NOTRE ANALYSE : Problème posé par l’arrêt
LA CONSÉCRATION DE LIBERTÉ DE PREUVE DU CONTRIBUABLE
La Cour d’Appel vient consacrer l’arrêt du 10 décembre 2020 du Conseil d’Etat, qui avait adopté une position favorable aux contribuables. En effet, cet arrêt confirme l’avis rendu un an plus tôt (CE 10 juillet 2019, n°429426, SAS Wheelabrator), en réaffirmant le principe de liberté de la preuve en matière de détermination du taux d’intérêt de prêts conclus entre sociétés d’un même groupe.
Désormais, l’administration fiscale et les juges doivent réellement débattre quant aux preuves apportées par le contribuable pour justifier du caractère normal et de pleine concurrence d’un taux d’intérêt intragroupe.
C’est dans le cadre de ce débat que la Cour Administrative d’Appel apprécie les preuves apportées par la société AB Ambassador et confirme que les taux d’intérêts pratiqués dans le cadre d’emprunts obligataires peut constituer une preuve du caractère de pleine concurrence du taux d’un prêt intragroupe, dès lors qu’il est avéré que ces ces emprunts constituent une alternative réaliste à un prêt intragroupe (donc à une référence au marché de la dette).
En l’espèce, les preuves apportées par la société étaient suffisamment élaborées pour justifier les taux pratiqués dans le cadre des prêts intragroupes pratiqués.
L’ÉPISODE FINAL DE LA SAGA WB AMBASSADOR, MAIS QUID DE LA SUITE?
L’arrêt du 29 juin 2022 vient clore cette saga WB Ambassador à l’origine, à la fois de nombreuses problématiques et interrogations, qui ont nourrit un fort mouvement jurisprudentiel sur les prêts intragroupes, mais aussi du débat sur la thématique de l’articulation des prix de transfert et de l’article 212-1 du Code Général des Impôts.
La Cour Administrative d’Appel vient préciser la nature et la mécanique de la preuve de la normalité du taux d’intérêt appliqué en cas de prêt intragroupe. Cette dernière participe de ce fait, de l’analyse inspirée par les fiches de Bercy sur les transactions financières intragroupes et par le courant jurisprudentiel formé des décisions Studialis, Wheelabrator, Appex Tool, ou encore BSA..
Néanmoins, si cette décision permet de clarifier les situations de prêts intragroupe, de nombreuses incertitudes demeurent quant à la démonstration du taux de pleine concurrence attaché à d’autres véhicules financiers, notamment le Cash Pool. La décision laisse également les actionnaires minoritaires toujours sujets au cloisonnement de l’article 212-I et l’application stricte du taux de l’article 39-1-3, comme le rappelait encore récemment la décision Trocadéro.

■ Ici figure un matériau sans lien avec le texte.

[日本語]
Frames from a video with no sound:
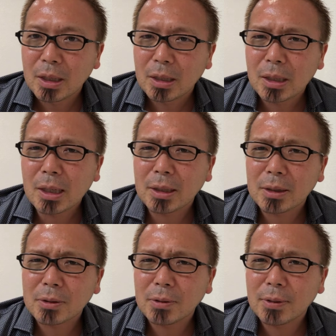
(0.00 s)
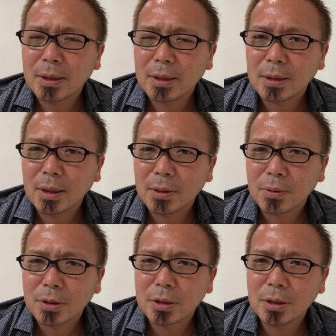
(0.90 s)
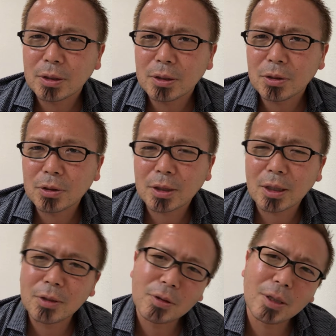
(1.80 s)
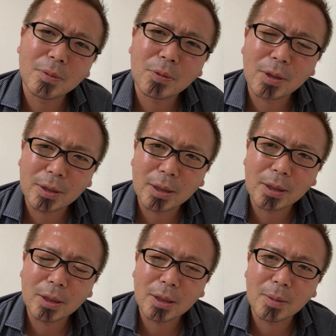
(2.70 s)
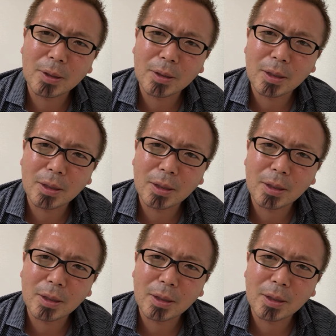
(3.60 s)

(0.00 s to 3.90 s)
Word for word: なんかねそれはあのきちっきちっとしたカリキュラムとかね型にはまっ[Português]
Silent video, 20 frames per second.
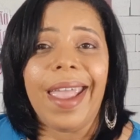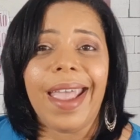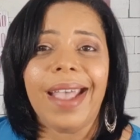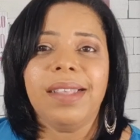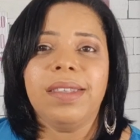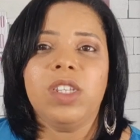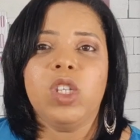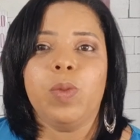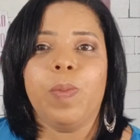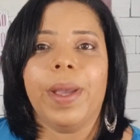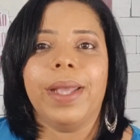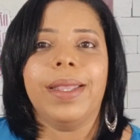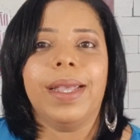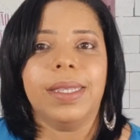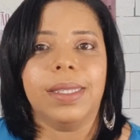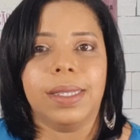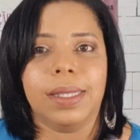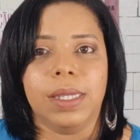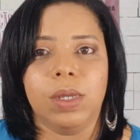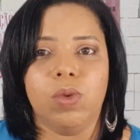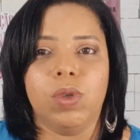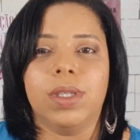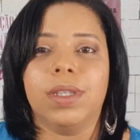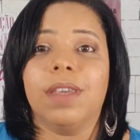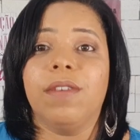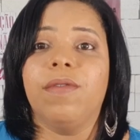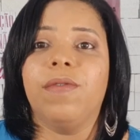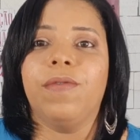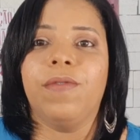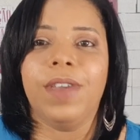Esses pedacinhos
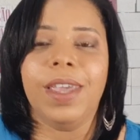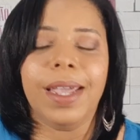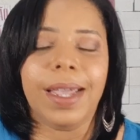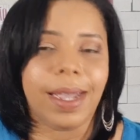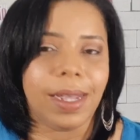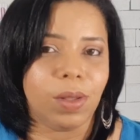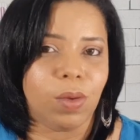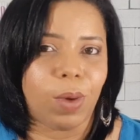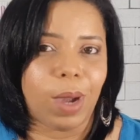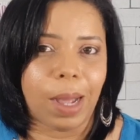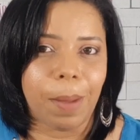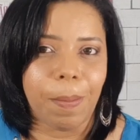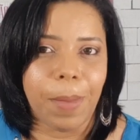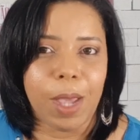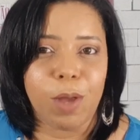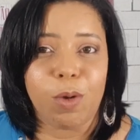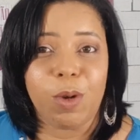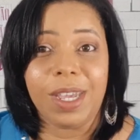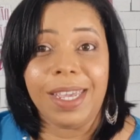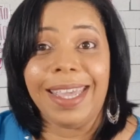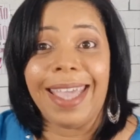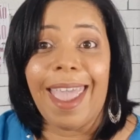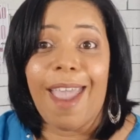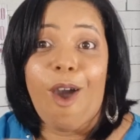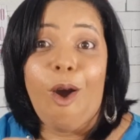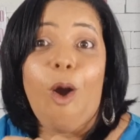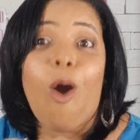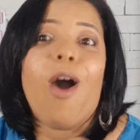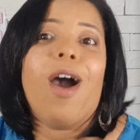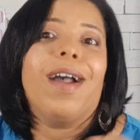que fica no cabelo, que
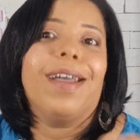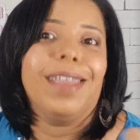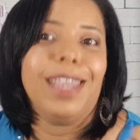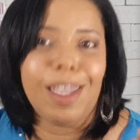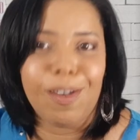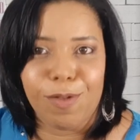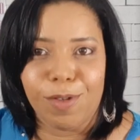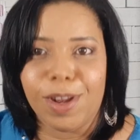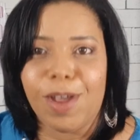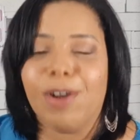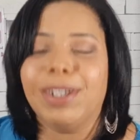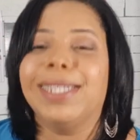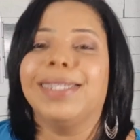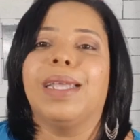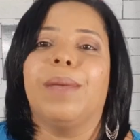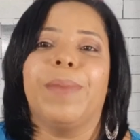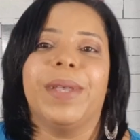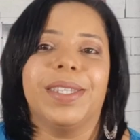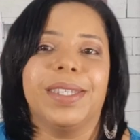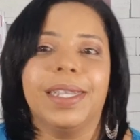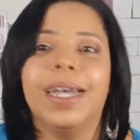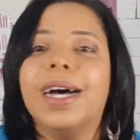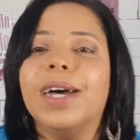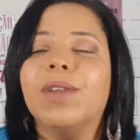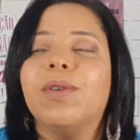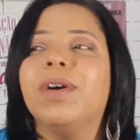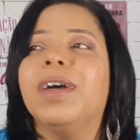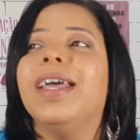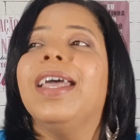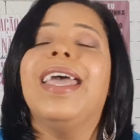é horrível na hora que você tá
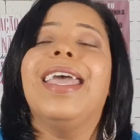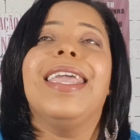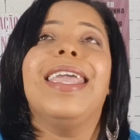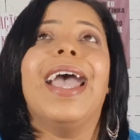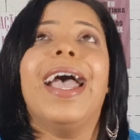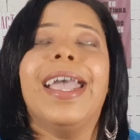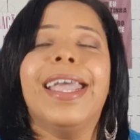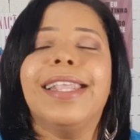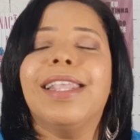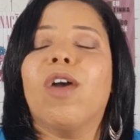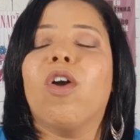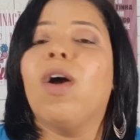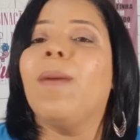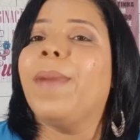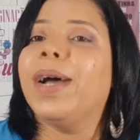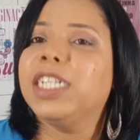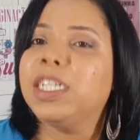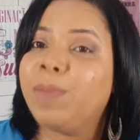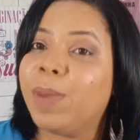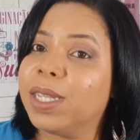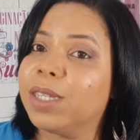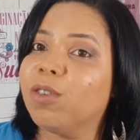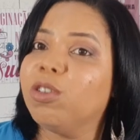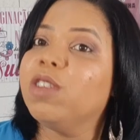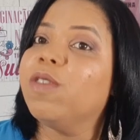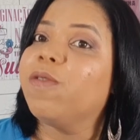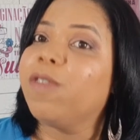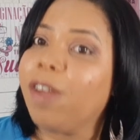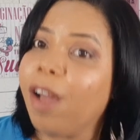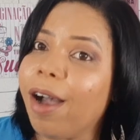passando, e ainda com a participação
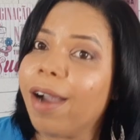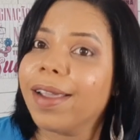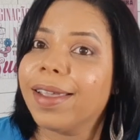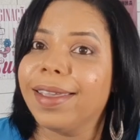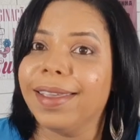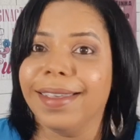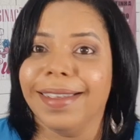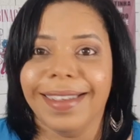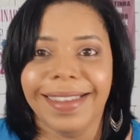de Flock,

Enfin, bien que le contribuable peut désormais faire référence au marché obligataire, encore lui faut-il pouvoir démontrer qu’une telle référence constituait une alternative réaliste compte tenu de sa situation. Si la preuve qui repose sur lui a été (un peu) allégée, la justification d’un taux d’emprunt différent de celui visé à l’article 39-1-3 du CGI demeure encore une gageure pour les contribuables. , Les juges n’ont donc pas encore fini de nous livrer toutes les clefs des prix de transfert appliqués aux flux financiers.